I think it has in the sense that you can expect similar behavior from future presidents. Only less childish.

There was an article - wish I could find it, might have been the Atlantic or something - that pointed out that people crave normalcy. The article basically said that many of Trump’s opponents want there to be a sustained, intense, level of outrage against Trump for the duration of his 4 years in office, but that that level of intensity is only really possible for strong-blue Ds to sustain - that most people can’t keep it up because it is really draining and wearying. It is human nature, even in the worst circumstances, to try to find some sort of normalcy which feels more familiar and comforting and to normalize things.

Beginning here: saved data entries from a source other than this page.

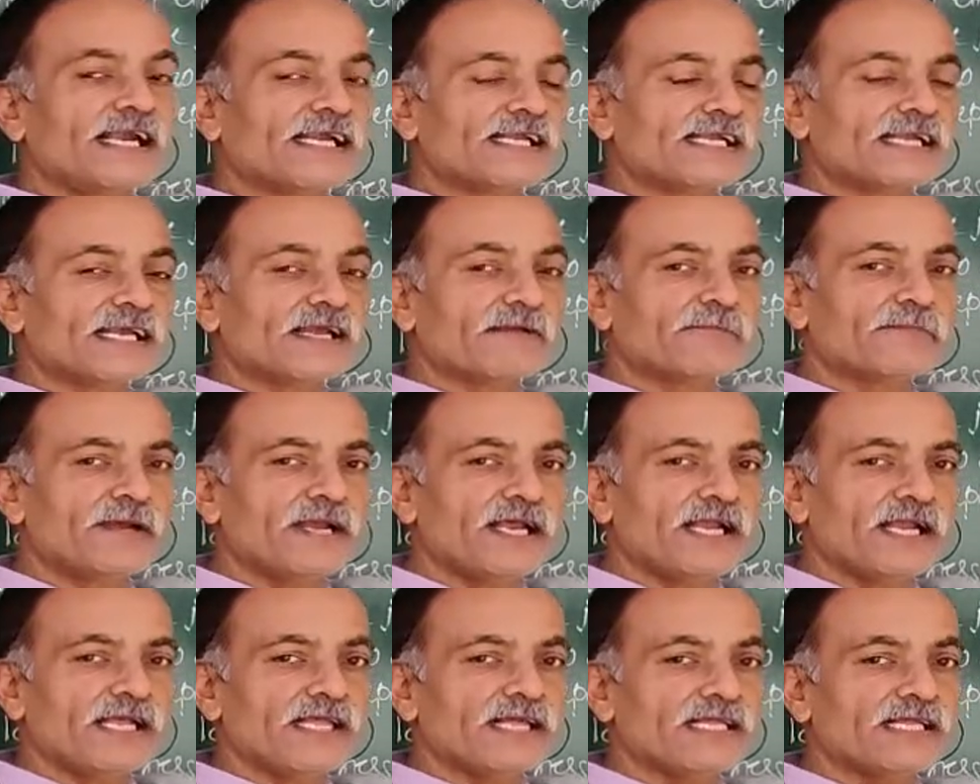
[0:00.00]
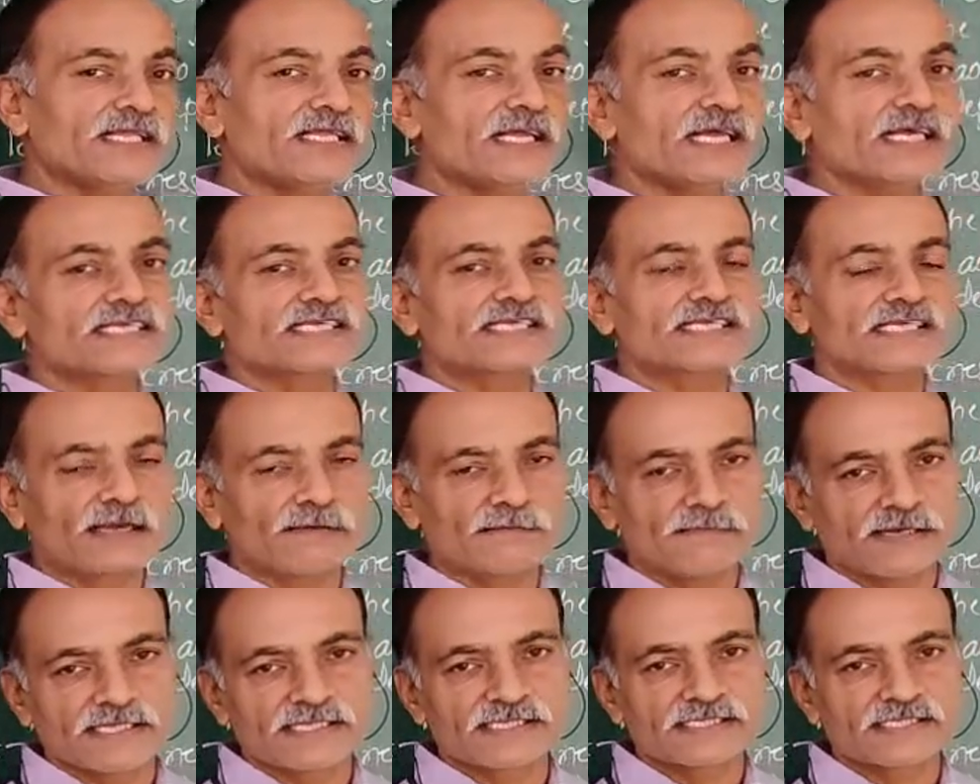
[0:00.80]
field is
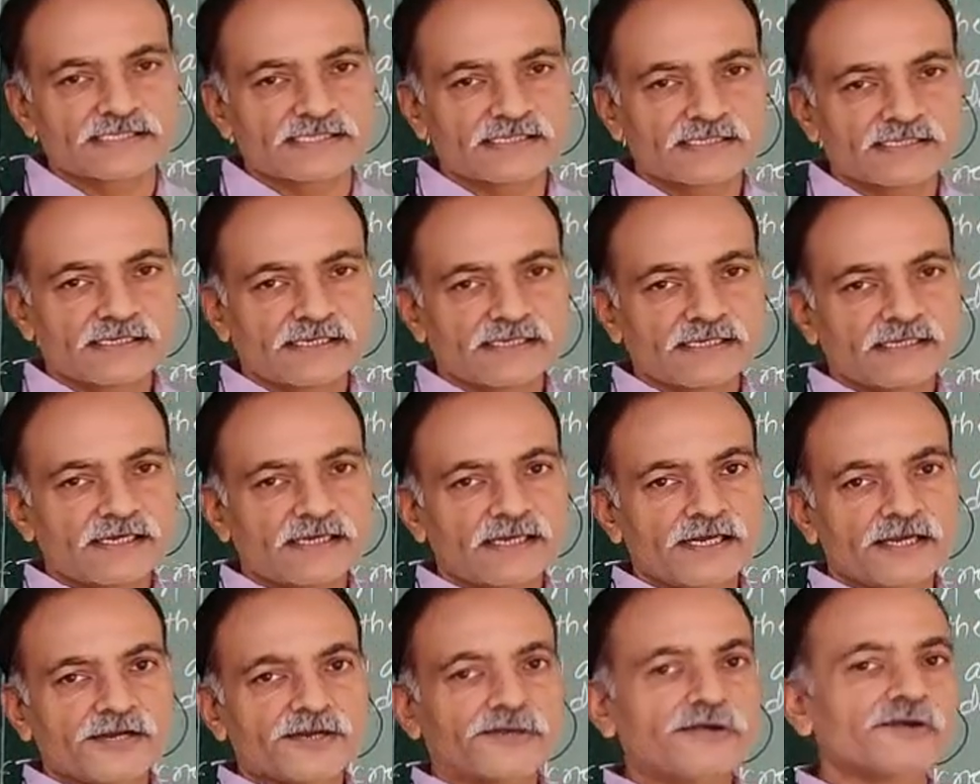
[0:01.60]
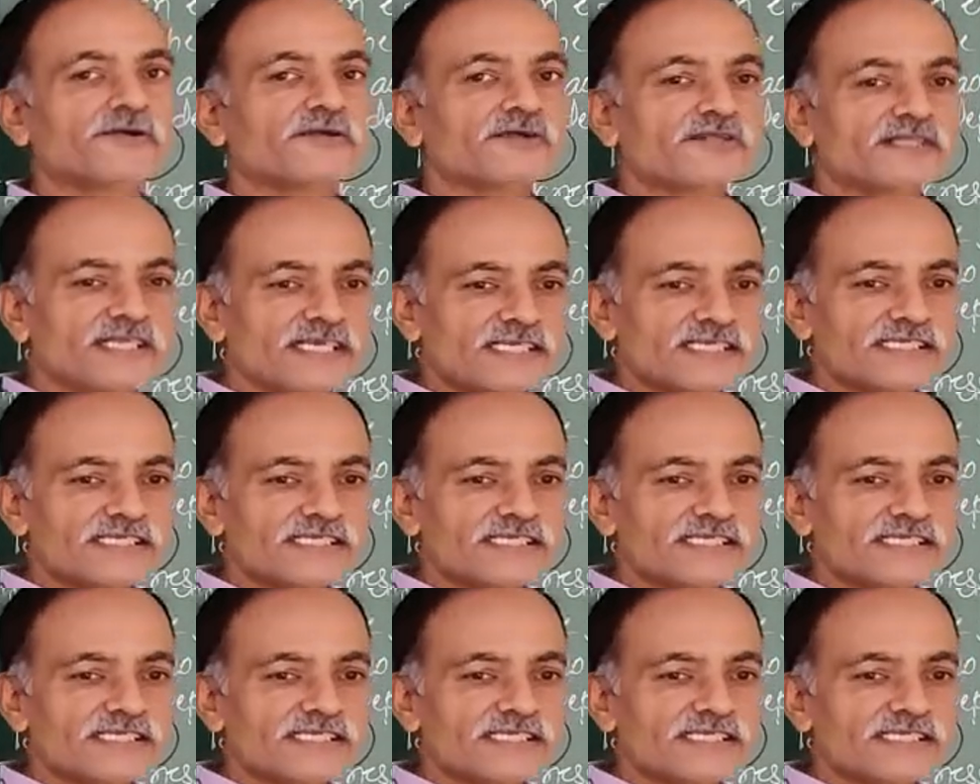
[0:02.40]
established. Due to this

You’re correct up to a point: a president creates his own norms and there’s not much his political opposition can do other than defeat him in the next election.

But by not normalizing the president, I think what people really mean is that we don’t have to accept his behavior and that it ought to be criticized. Sure, over time, strident criticism can end up turning into white noise, as it has often done to some extent in the media. However, what we’ve seen politically is a groundswell of new activism in response to Trump, and that has had consequences - real ones for the president and his party…like losing the House of Representatives, for instance.

The House victory was brought to you courtesy of millions of citizen activists who refused to normalize and accept the president’s racial overtones and undertones, who refused to accept his daily lying, and who refuse to accept his corruption. The media has been an outrage machine, which Trump has exploited well. But underneath it all is real anger and a refusal to accept that someone so horribly unqualified can continue to lead this country past 2020.

But the House victory paled in comparison to the turnover of seats in the House that took place in the first midterms after Clinton and Obama were elected (1994 and 2010), unless you mean that those two midterms were the result of American voters refusing to “normalize” a Clinton or Obama presidency (those two presidents were utterly normal compared to Trump.)
If the American electorate were truly refusing to normalize Trump, you would have seen a turnover of something like 100 to 200 seats flipped in the House. Something earthshaking. What happened in November 2018 fell entirely within normal parameters.